In order to investigate how luteolin can affect SIRT1 activity, we evaluated NAD+/NADH ratio in the liver. SIRT1 function is tightly regulated by NAD+ availability (54), and this availability can be reduced by alcohol oxidation (3,69). However, the decreased SIRT1 activity found in our study seems to be mediated by a different mechanism, since no differences on NAD+/NADH ratio was observed between all groups.
Since CYP2E1 is an important pathway of ethanol metabolism, and its induction by chronic alcohol intake results in an enhanced activation of procarcinogens to carcinogens and release of inflammatory mediators (70), we evaluated the role of CYP2E1 expression in the present study. DEN initiated ethanol fed mice showed significantly increased protein expression of the enzyme as compared to control diet groups, but luteolin did not reverse CYP2E1 expression. These data support our notion that the potential protective effect of luteolin is related to SIRT1 signaling.

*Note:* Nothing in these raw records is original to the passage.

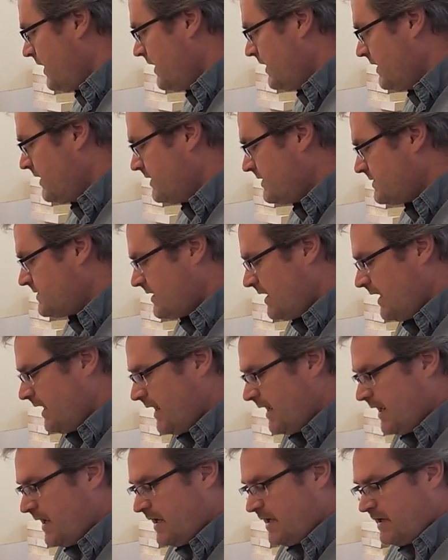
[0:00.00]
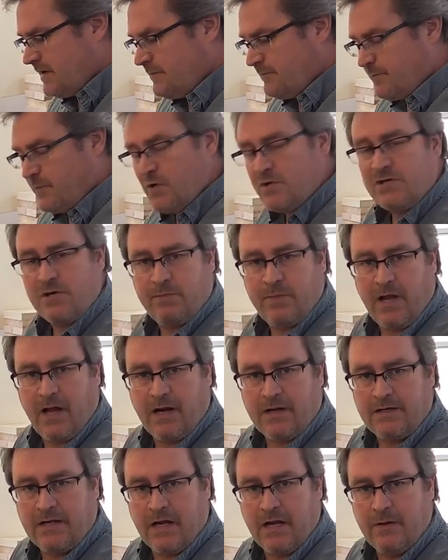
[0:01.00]
is a butcher
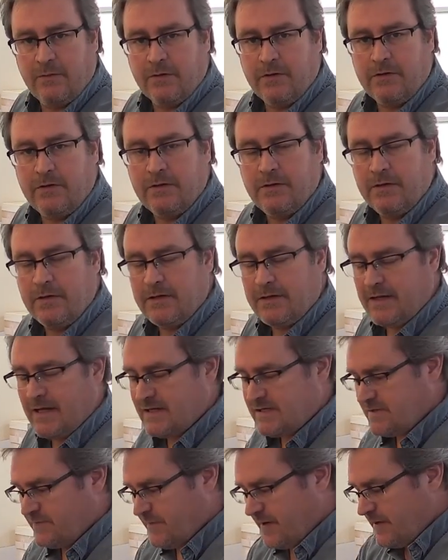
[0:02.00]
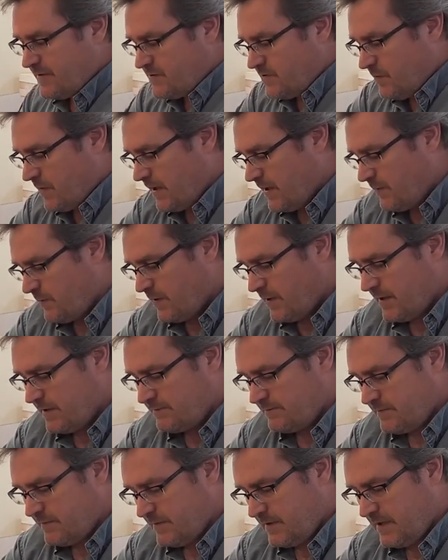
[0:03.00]
block table that's about
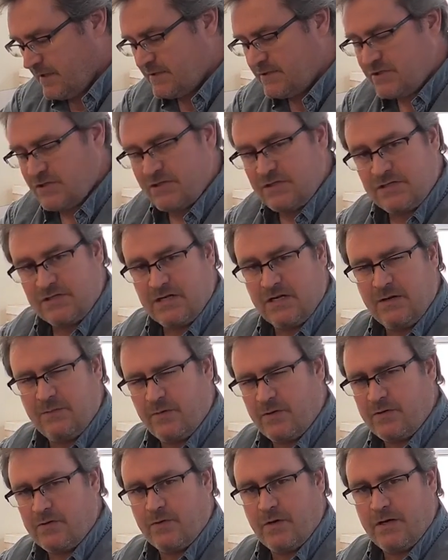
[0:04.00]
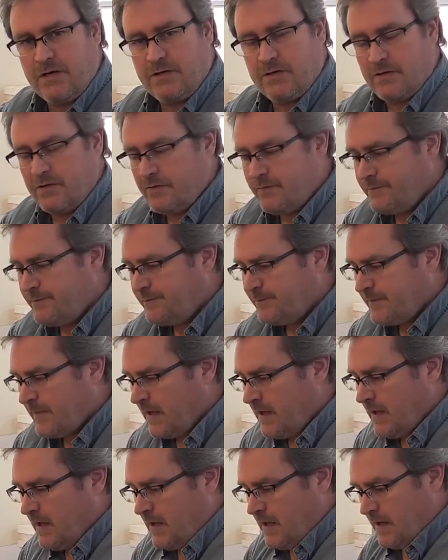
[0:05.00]
21 inches deep, or 22,
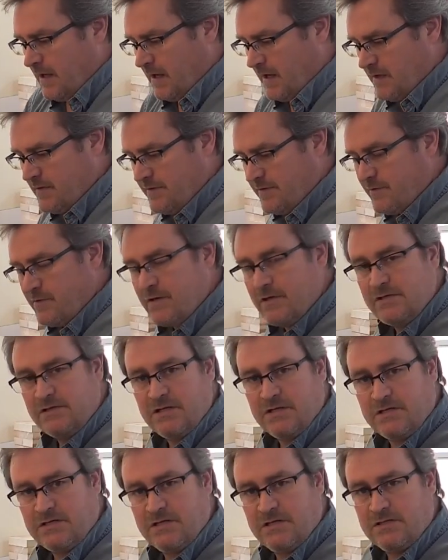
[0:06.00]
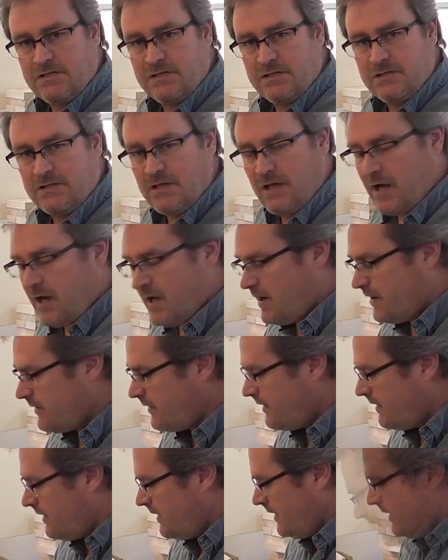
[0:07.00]
and 36 inches
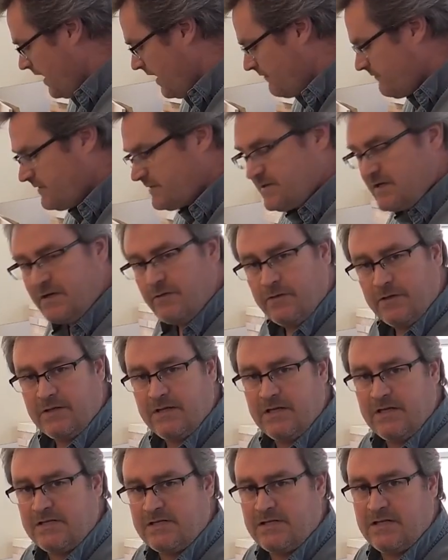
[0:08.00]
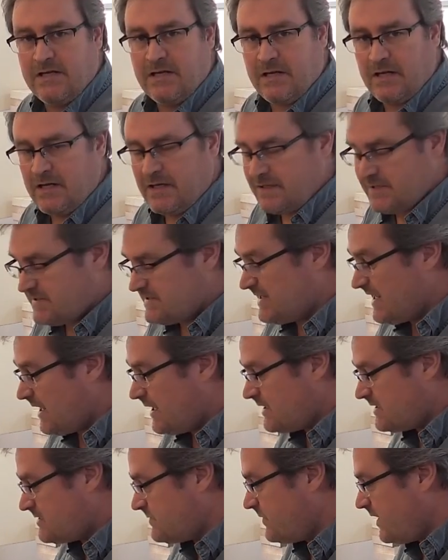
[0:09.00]
long. The novelty with this thing is
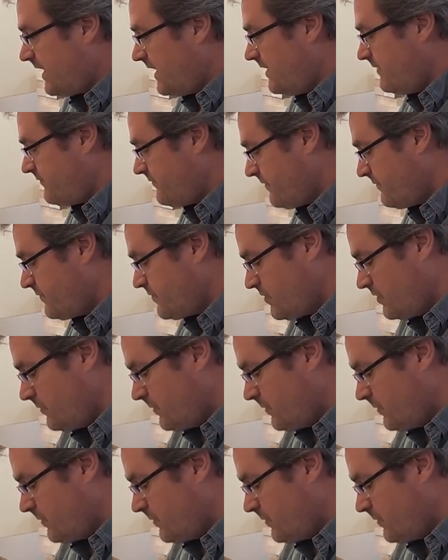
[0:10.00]
that it's made from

This study demonstrated that luteolin prevents alcohol promoted hepatic carcinogenesis potentially mediated by a SIRT1 signaling pathway. Our findings support the potential use of dietary means for preventing alcohol induced liver lesions and open a new avenue for research on interaction between luteolin and SIRT1.
The authors would like to thank Dr. Donald Smith for his assistance in animal study and Ms. Junrui Cheng for her assistance on this manuscript.
Funding: This study was supported by US Department of Agriculture grant 1950-51000-074S and the NIH/NCI CA176256 grant. Any opinions, findings, conclusions, and recommendations expressed in this publication are those of the author(s) and do not necessarily reflect the views of the sponsors. Bruna Paola Murino Rafacho received Research Internships Abroad (BEPE) fellowship from Sao Paulo Research Foundation (FAPESP, Process number: FAPESP 2012/23759-0).
Disclosure: The authors declare no conflict of interest.
Ethical Statement: All animal protocols were approved by the Institutional Animal Care and Use Committee at the Jean Mayer-USDA Human Nutrition Research Center on Aging at Tufts University.